Skip to content

Preprocessor

Base classes and utilities for data preprocessing.

This module provides the foundational components for preprocessing data from various sources. It contains abstract base classes, common exceptions, and utility functions that are shared across different preprocessor implementations.

Authors
  • Alfan Dinda Rahmawan (alfan.d.rahmawan@gdplabs.id)
Reviewer
  • Muhammad Afif Al Hawari (muhammad.a.a.hawari@gdplabs.id)
References

NONE

BasePreprocessor

Bases: ABC

Base class for data preprocessors.

This class defines the common interface that all preprocessors must implement.
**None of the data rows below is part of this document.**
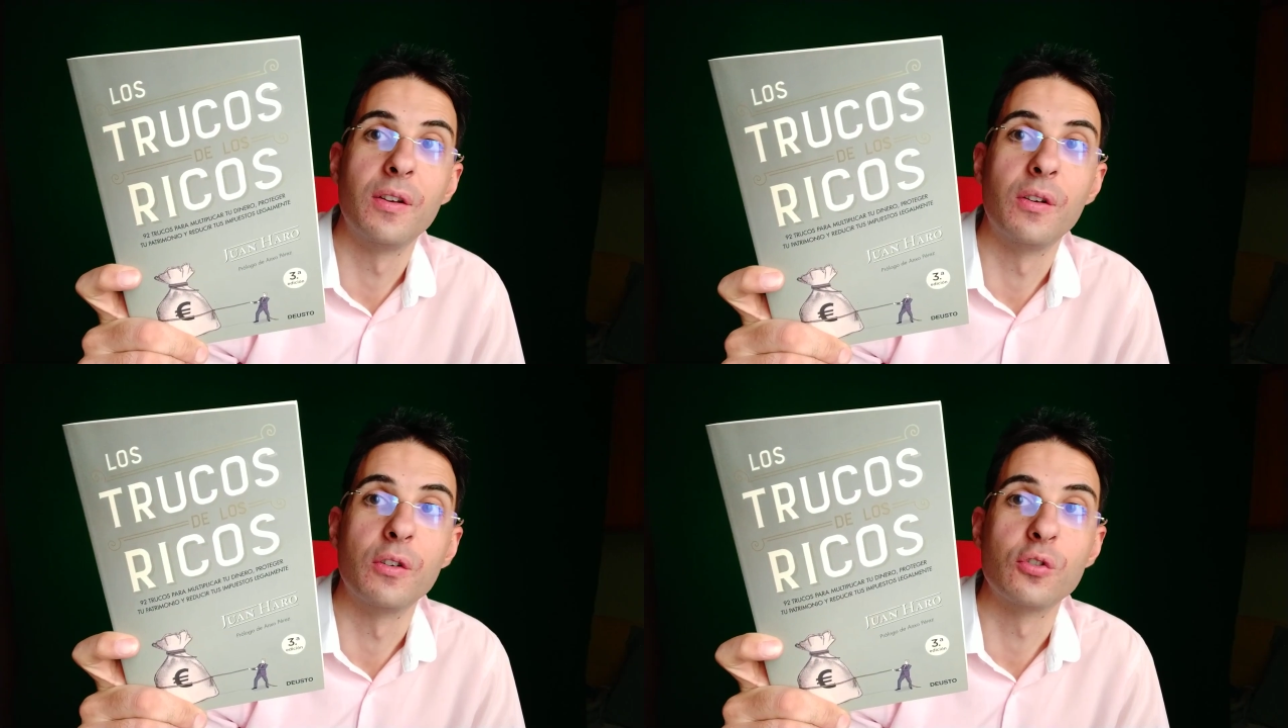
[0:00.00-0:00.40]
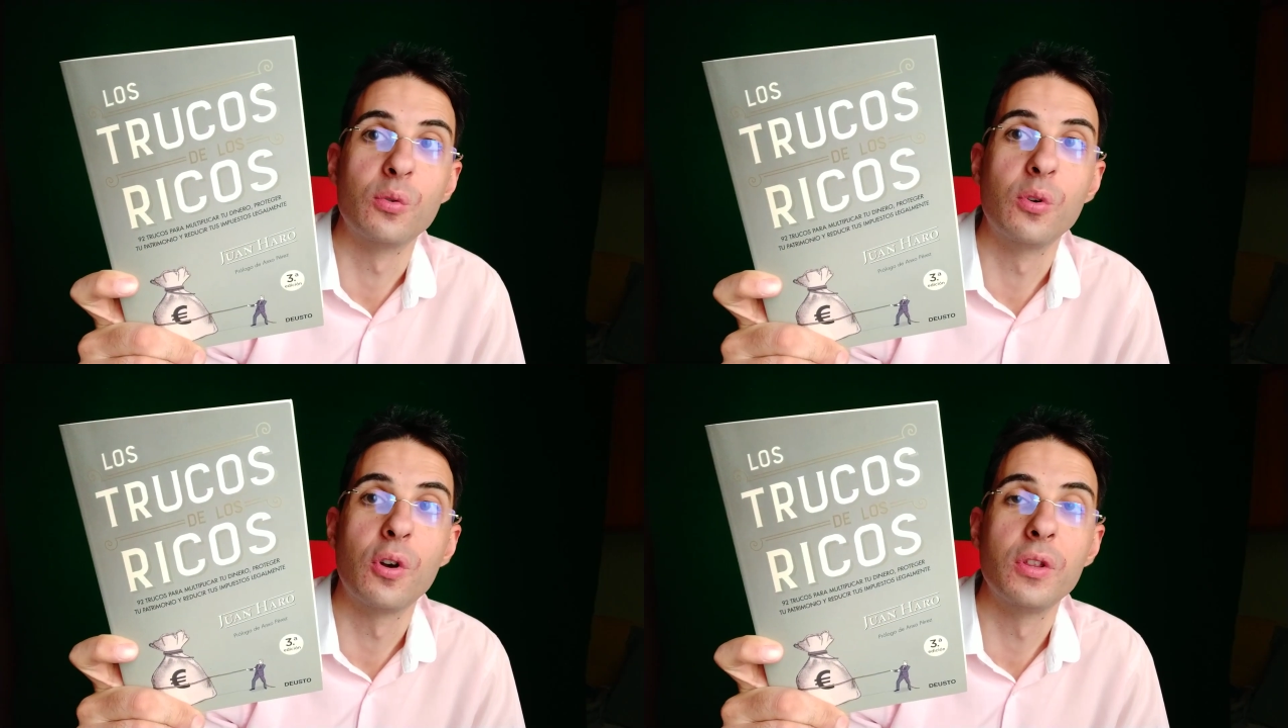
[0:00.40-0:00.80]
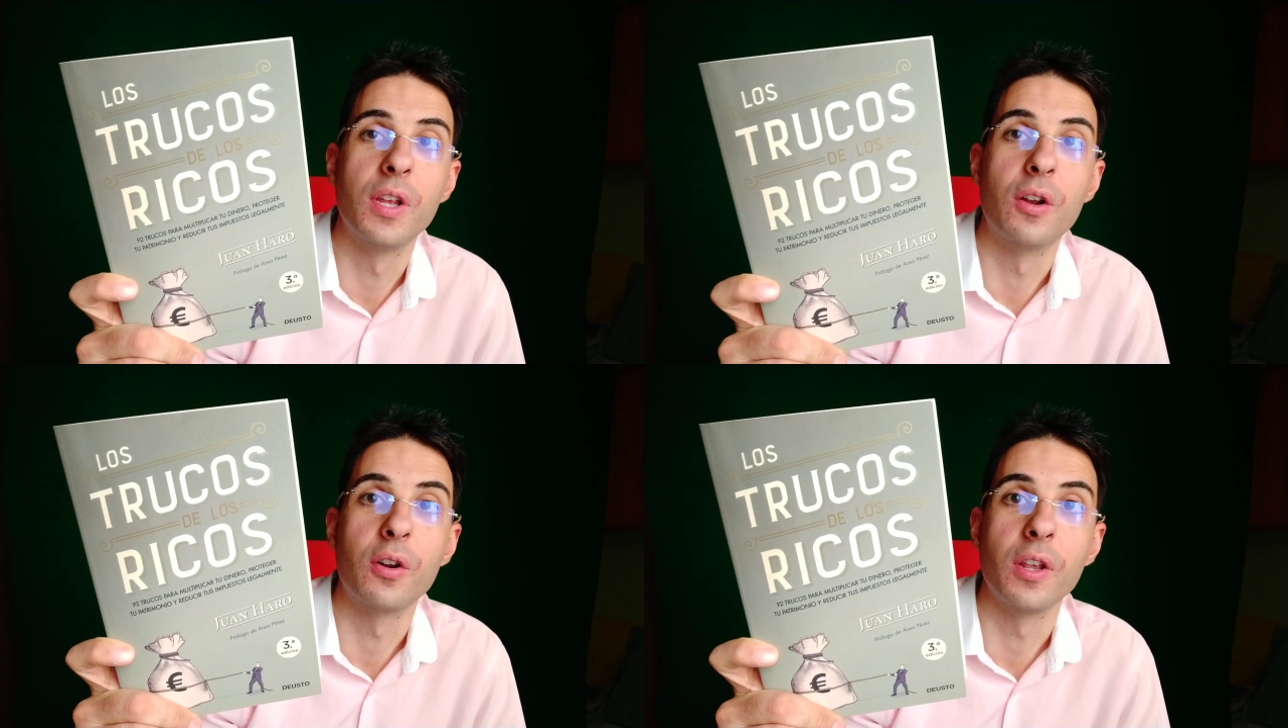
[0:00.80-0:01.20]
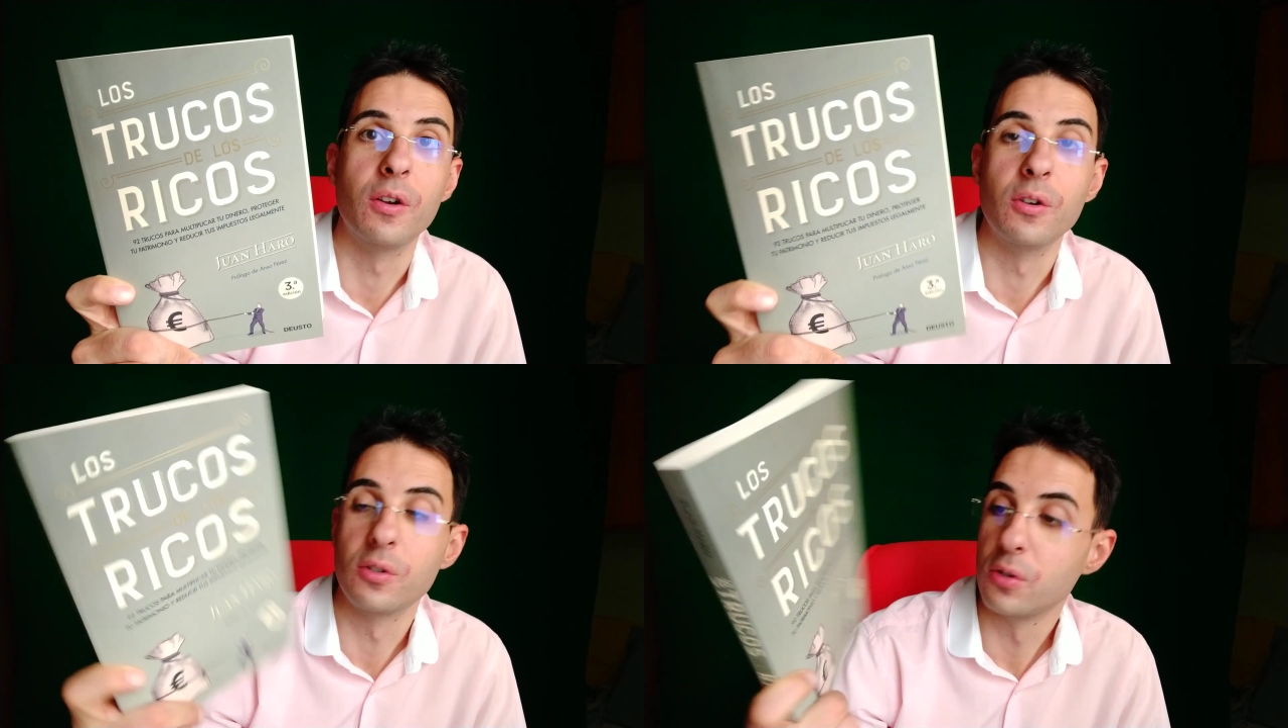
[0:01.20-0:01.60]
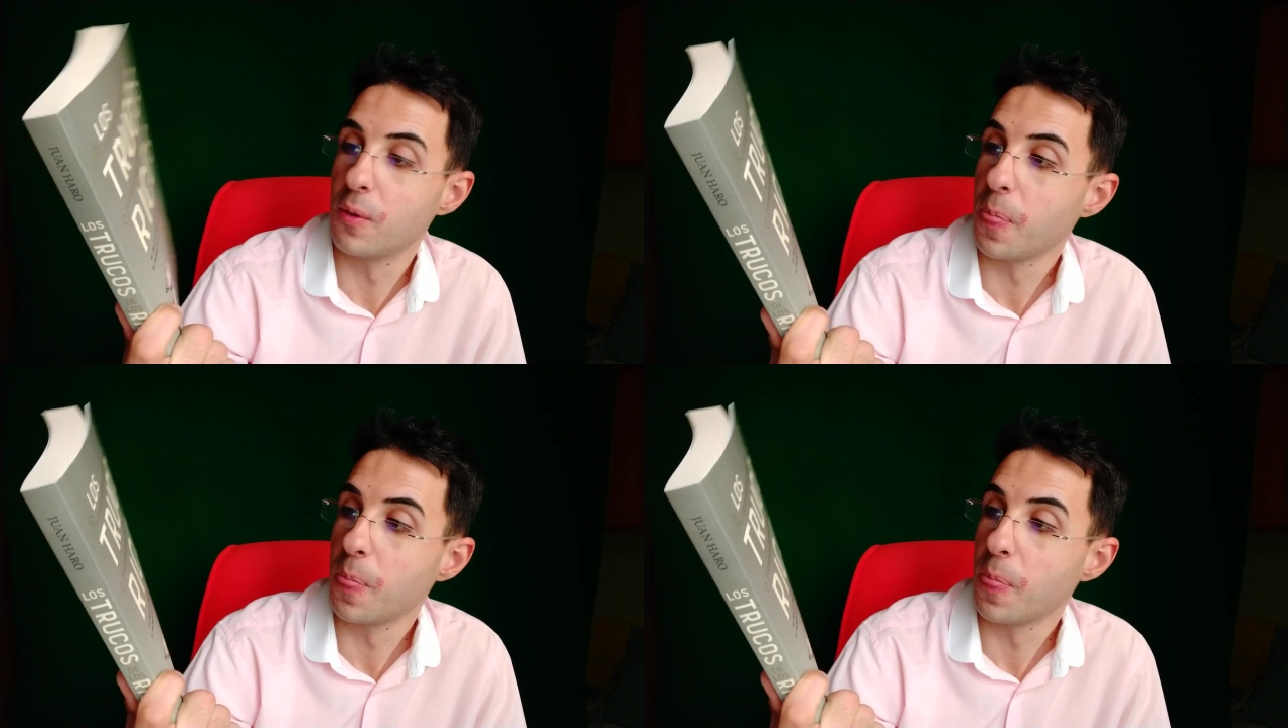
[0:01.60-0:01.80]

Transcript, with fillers: Los trucos de los ricos.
Each concrete preprocessor should provide implementation for transforming data according to specific requirements (text cleaning, tokenization, augmentation, etc.).

The interface is designed to be consistent across different preprocessor types, making it easy to switch between implementations, add new ones, and maintain the factory pattern architecture.

All preprocessors must implement: 1. Factory methods for creating instances from experiment arguments 2. Configuration detection methods 3. Specific preprocessing methods for different data types or sources 4. Generic preprocessing method for custom transformation pipelines

preprocess(data) abstractmethod

Preprocess the provided data.

Parameters:

Name Type Description Default
data DataFrame

The data to preprocess.

required

Returns:

Type Description
DataFrame

The preprocessed data.

PreprocessorError

Bases: Exception

Base exception for all preprocessor errors.

This exception serves as the base class for all preprocessing-related errors. It provides a common interface for handling various types of failures that can occur during preprocessing operations such as data transformation issues, validation failures, or formatting problems.